All she had was two rooms in a damp ramshackle apartment, buried deep in an alleyway in the old District 3 where the sewers bubbled over, and a husband who never left the coffee shop, who’d quit his job and wandered around idly in search of hash and pills. She saw him only when he ran out of the money he took from her small salary, sometimes by pleading with her and sometimes by force. Every so often at night he would leave the coffee shop and come begging, demanding more money, and when she scolded him he berated her and sometimes even beat her. On top of all that, two months ago she’d fallen and broken her hand while cleaning the ceiling in the office, and then she broke her left foot when she’d jumped off a microbus. The pain hadn’t let up since then. As if everything else wasn’t enough.

Neighbors who noticed her never-ending woes advised her to find out why she suffered such misfortune, and so she did.

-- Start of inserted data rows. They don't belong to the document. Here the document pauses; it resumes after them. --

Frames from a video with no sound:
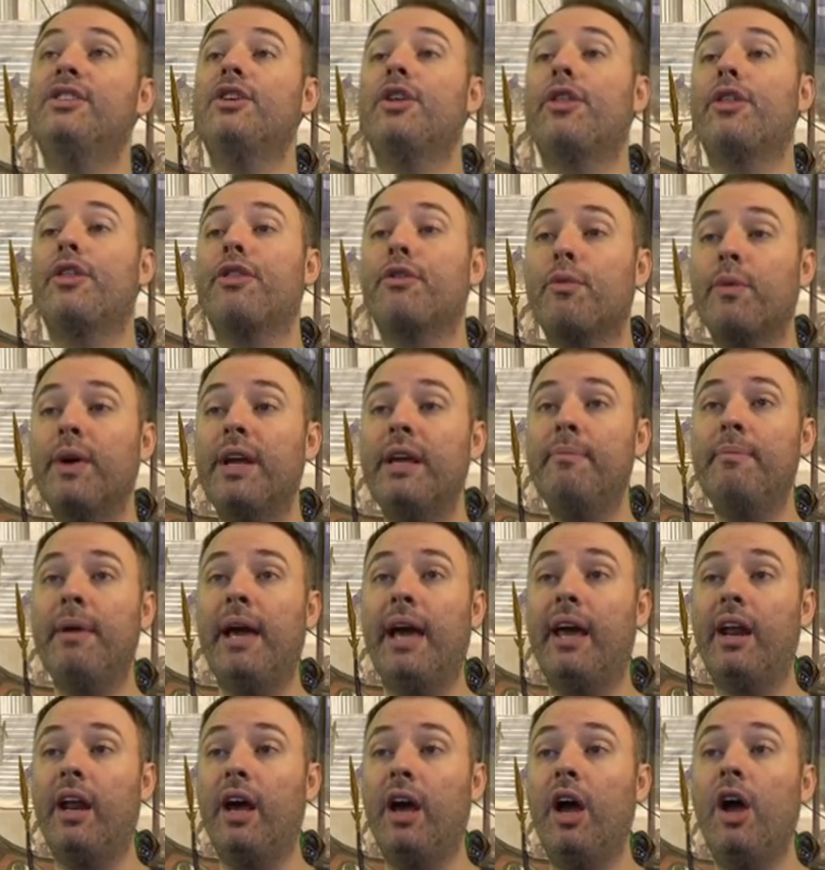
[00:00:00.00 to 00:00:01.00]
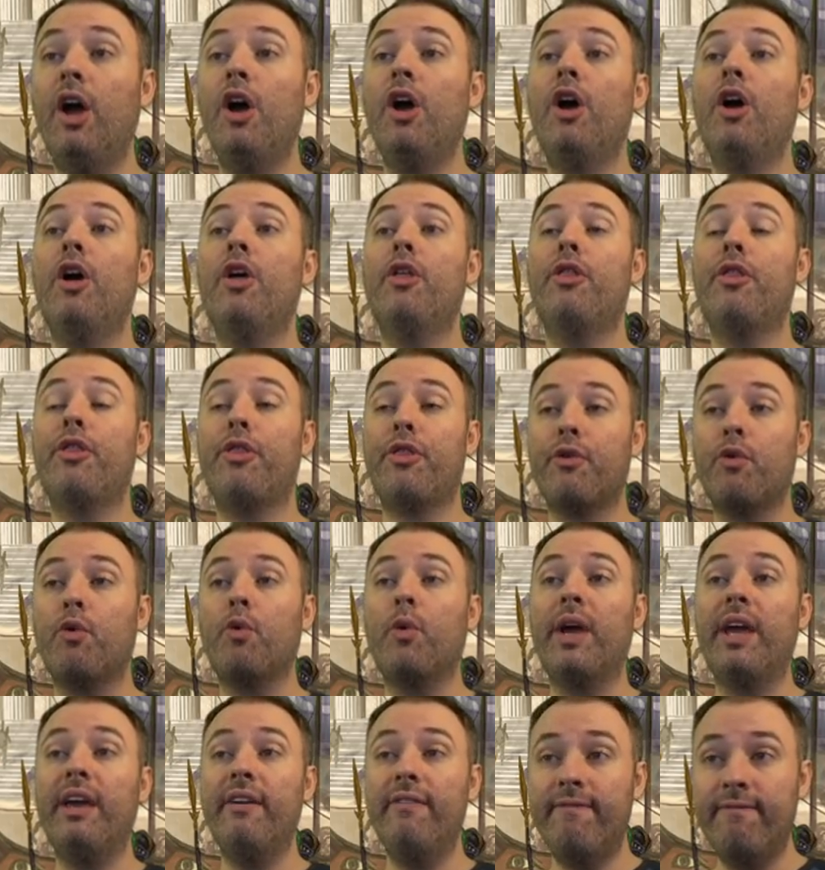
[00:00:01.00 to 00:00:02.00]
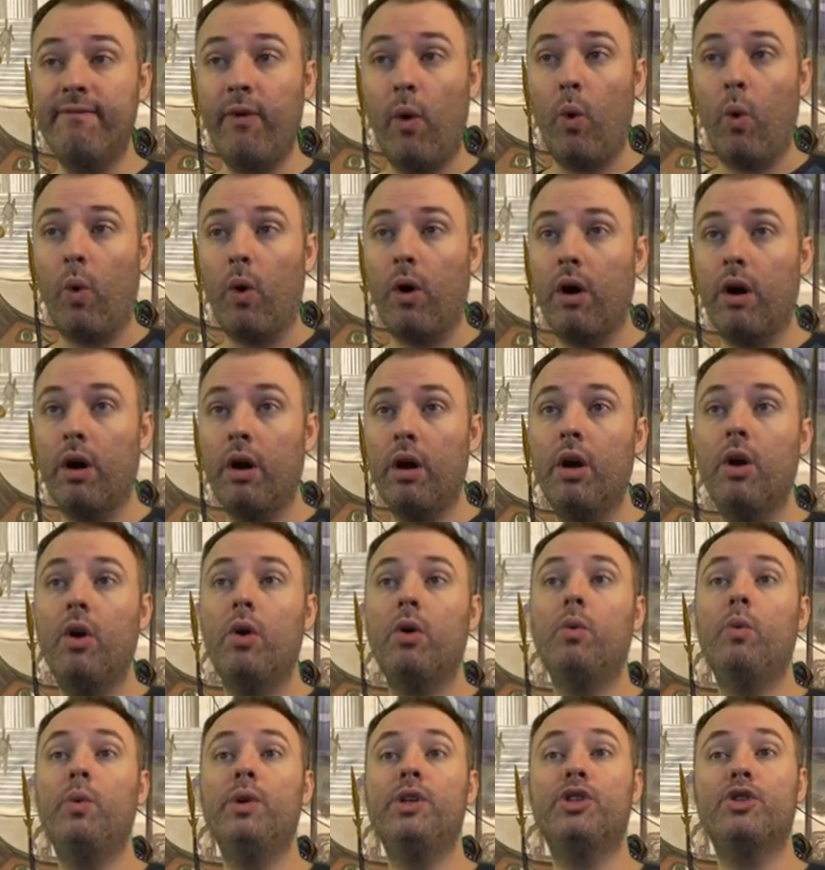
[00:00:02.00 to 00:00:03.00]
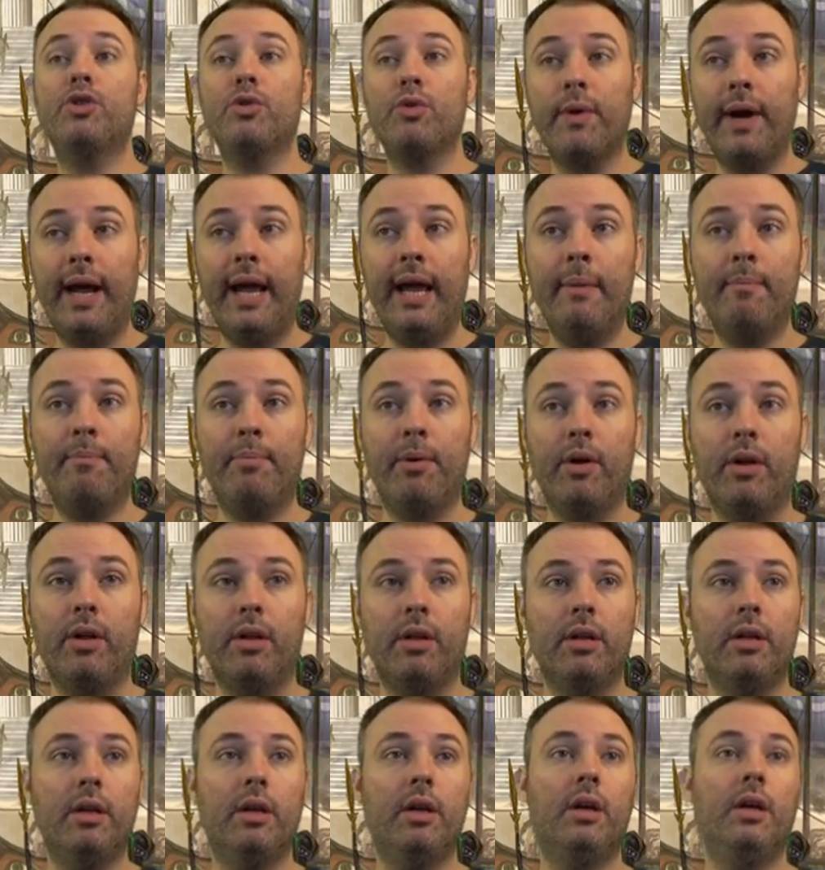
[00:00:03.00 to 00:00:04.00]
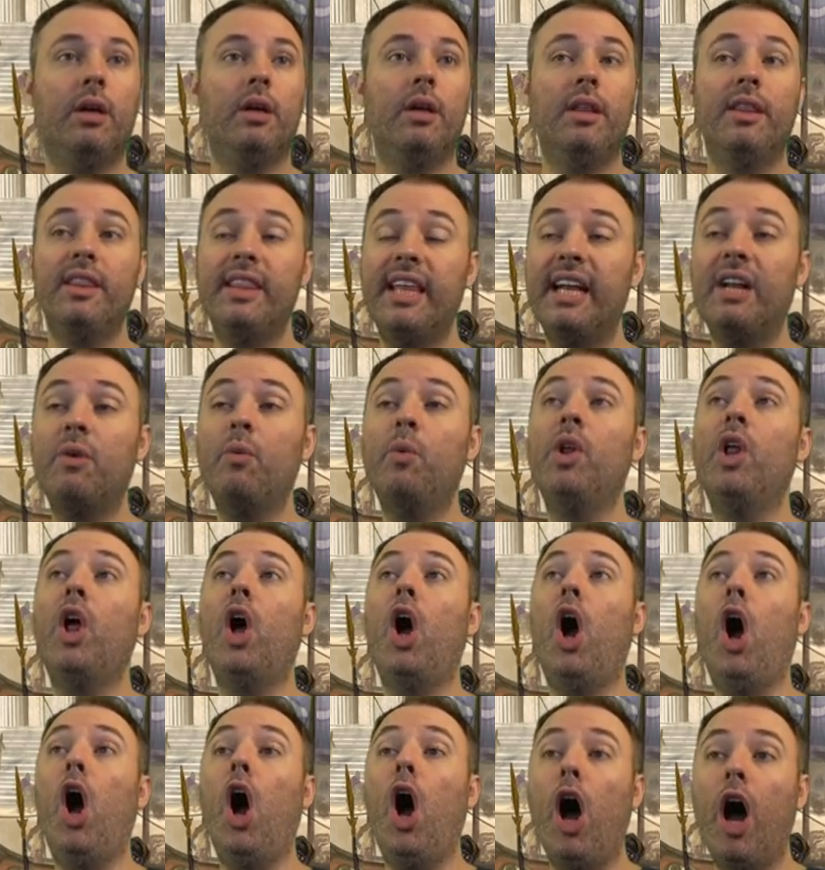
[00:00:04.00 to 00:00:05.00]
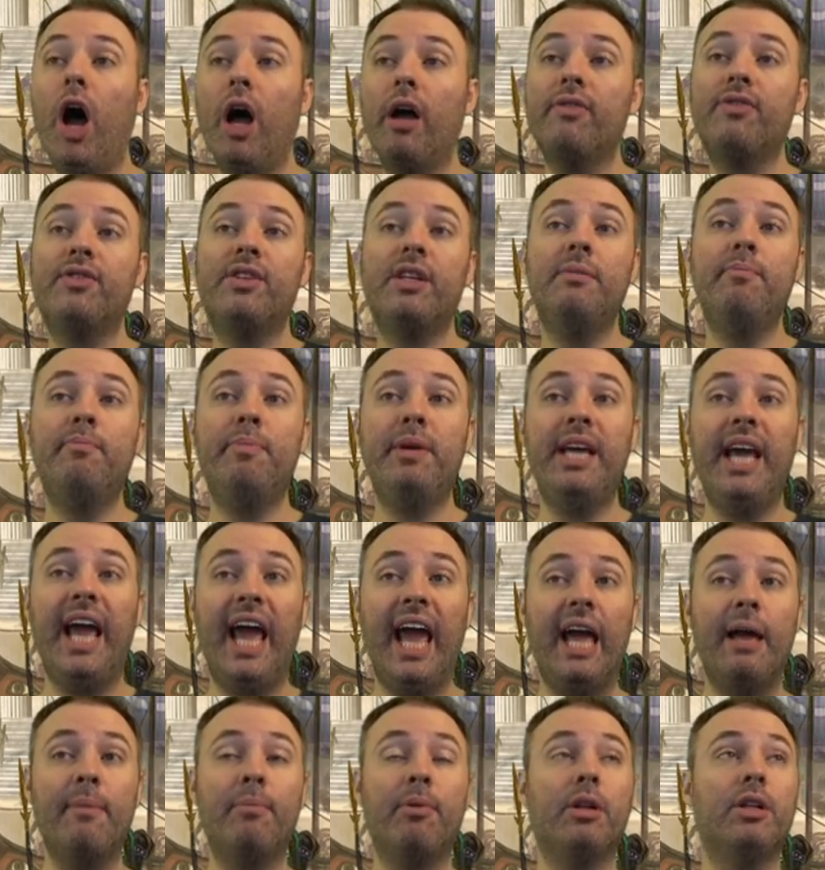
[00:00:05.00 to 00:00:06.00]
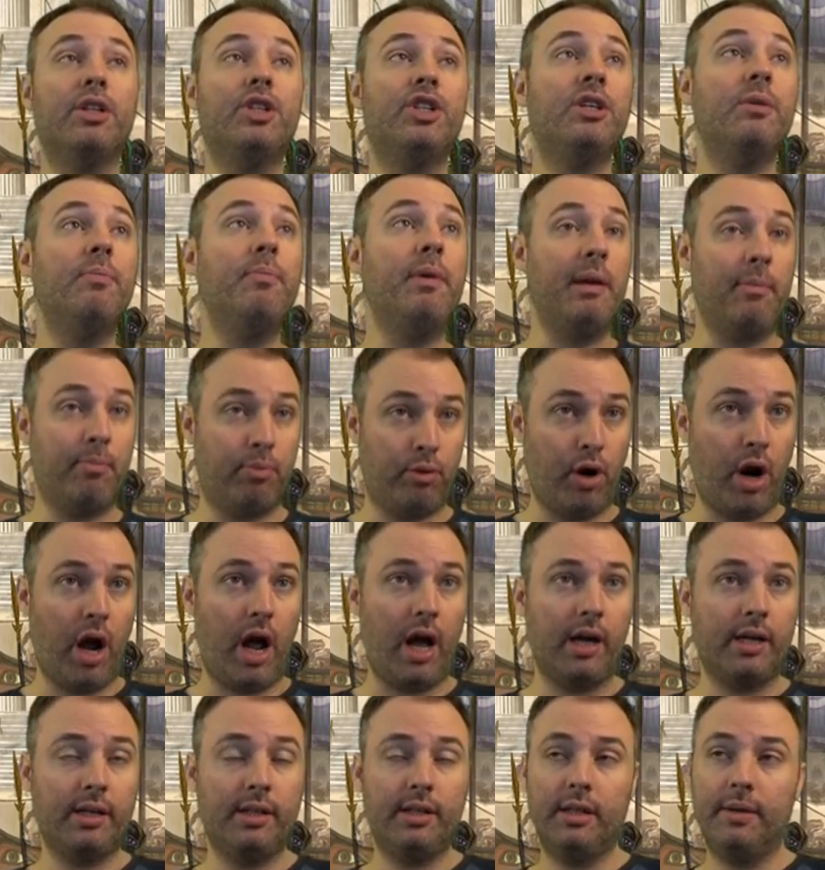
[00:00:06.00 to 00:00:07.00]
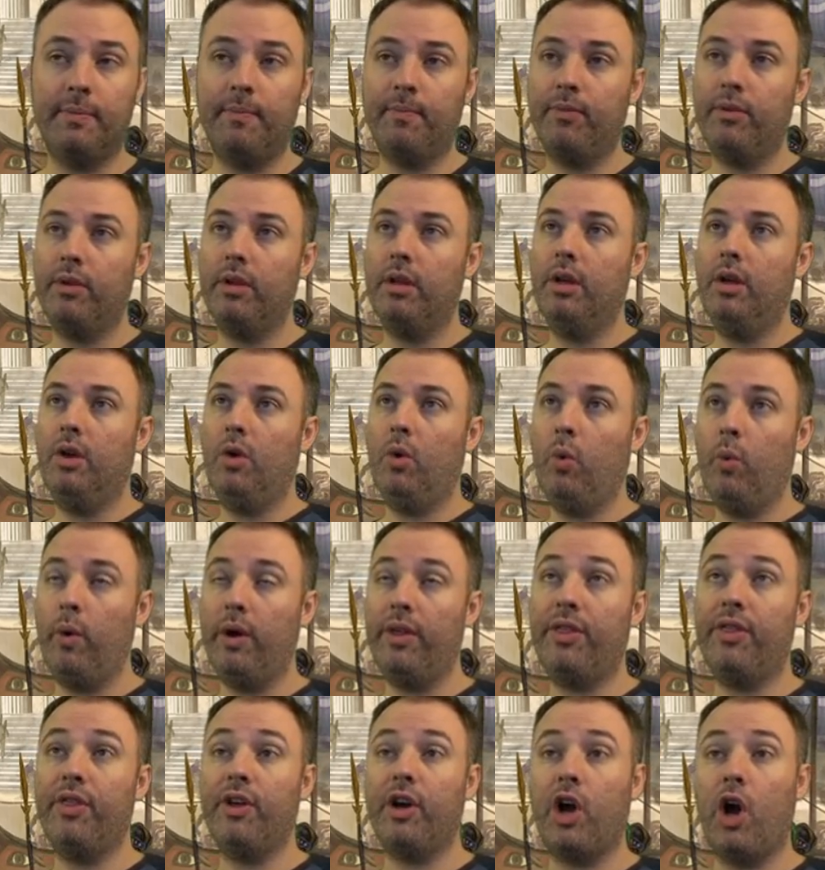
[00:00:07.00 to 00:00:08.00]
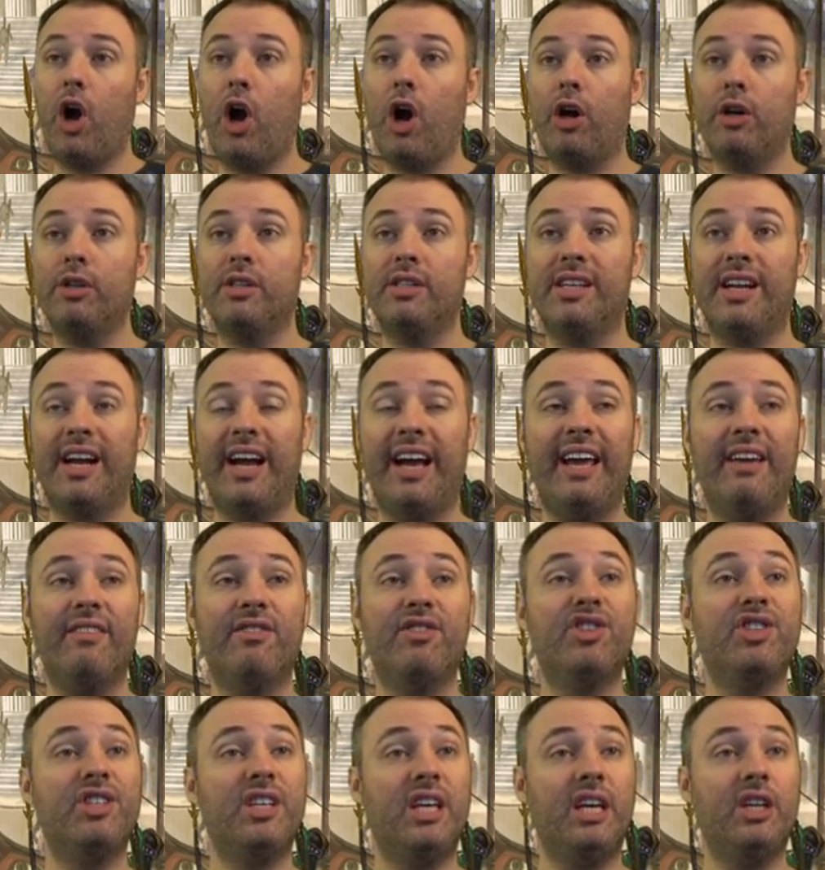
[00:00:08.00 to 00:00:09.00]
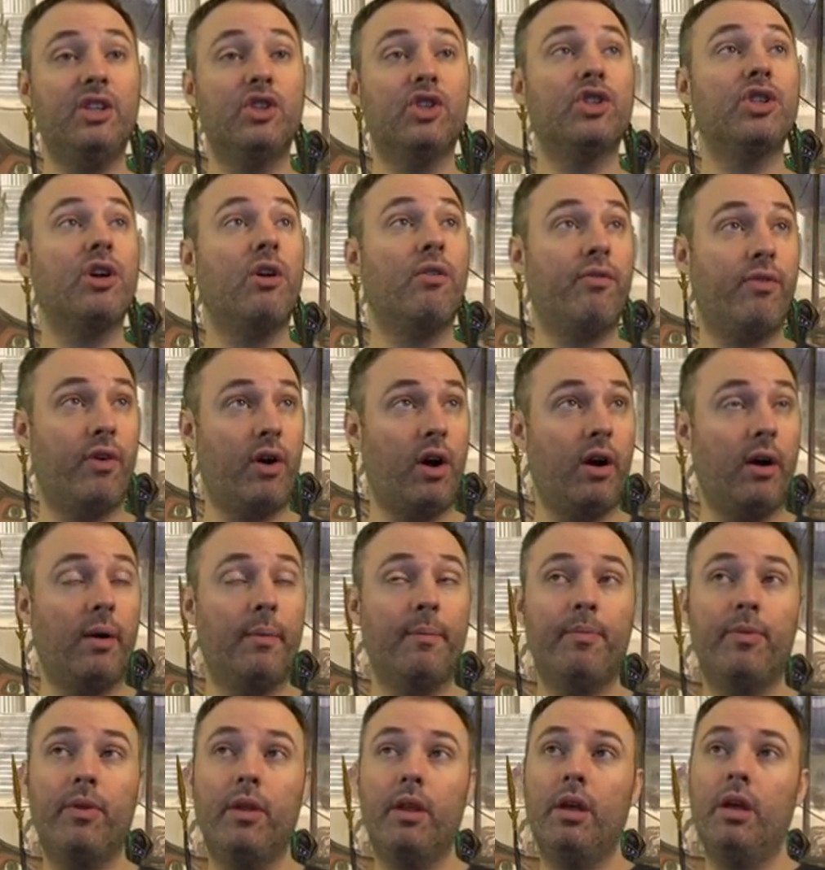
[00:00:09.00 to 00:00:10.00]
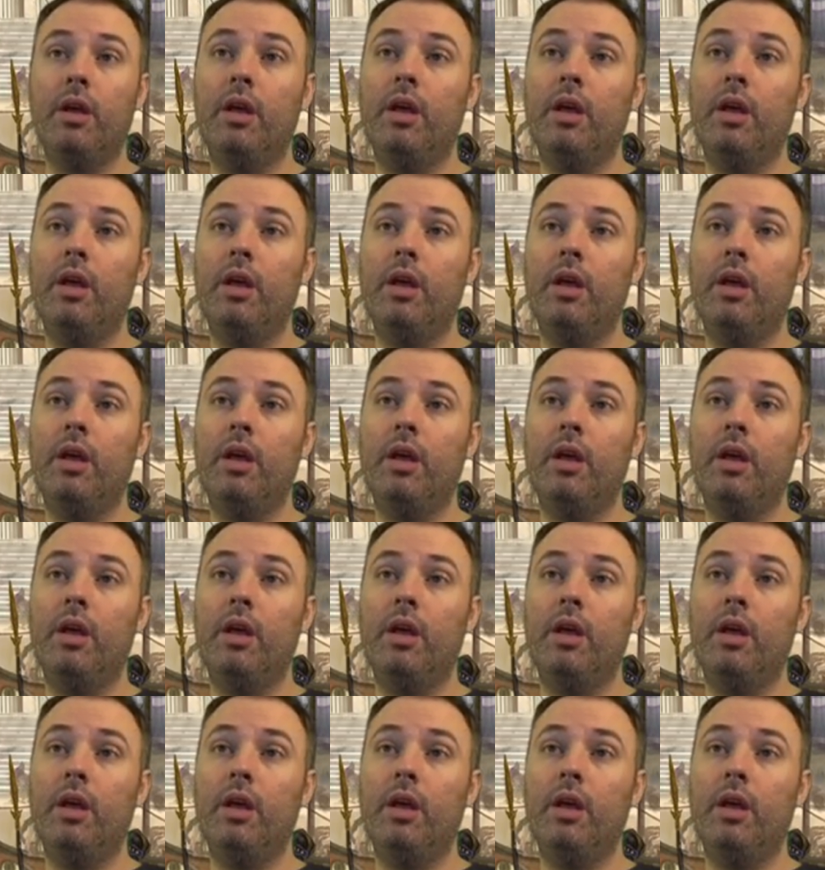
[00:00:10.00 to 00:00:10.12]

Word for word: It's a three mana, three four with Trample that will often be able to be procced with the cards that I have seen so far.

She visited the High Sheikh, before that too was forbidden — forbidden, at least, without a permit from the Gate — and he told her bad luck followed her because she’d neglected her prayers. The remedy to poverty was to bow down and pray and to stop her grousing and complaining. Her head filled with so many words, and a way out of this suffering seemed to open up before her. Tears of humble remorse flowed down her cheeks, and she swore she would uphold her religious duties and never miss a prayer. She even bought a white scarf to keep at Amani’s mother’s house so she would be sure to have one for praying there, but she stuck to her new commitment for fewer than two weeks and her bad luck never left her. Some days she forgot, and on others she put off her ablution until she finished work. At the end of the day she would discover she had all her prayers left to do, and, exhausted, she’d vow to start anew the next day at dawn. But then she’d wake up late and run straight out the door, intending to make it up throughout the day, and on it would go. She had so much trouble sticking to what she set out to do, sometimes she wondered if she might even be possessed by an evil spirit.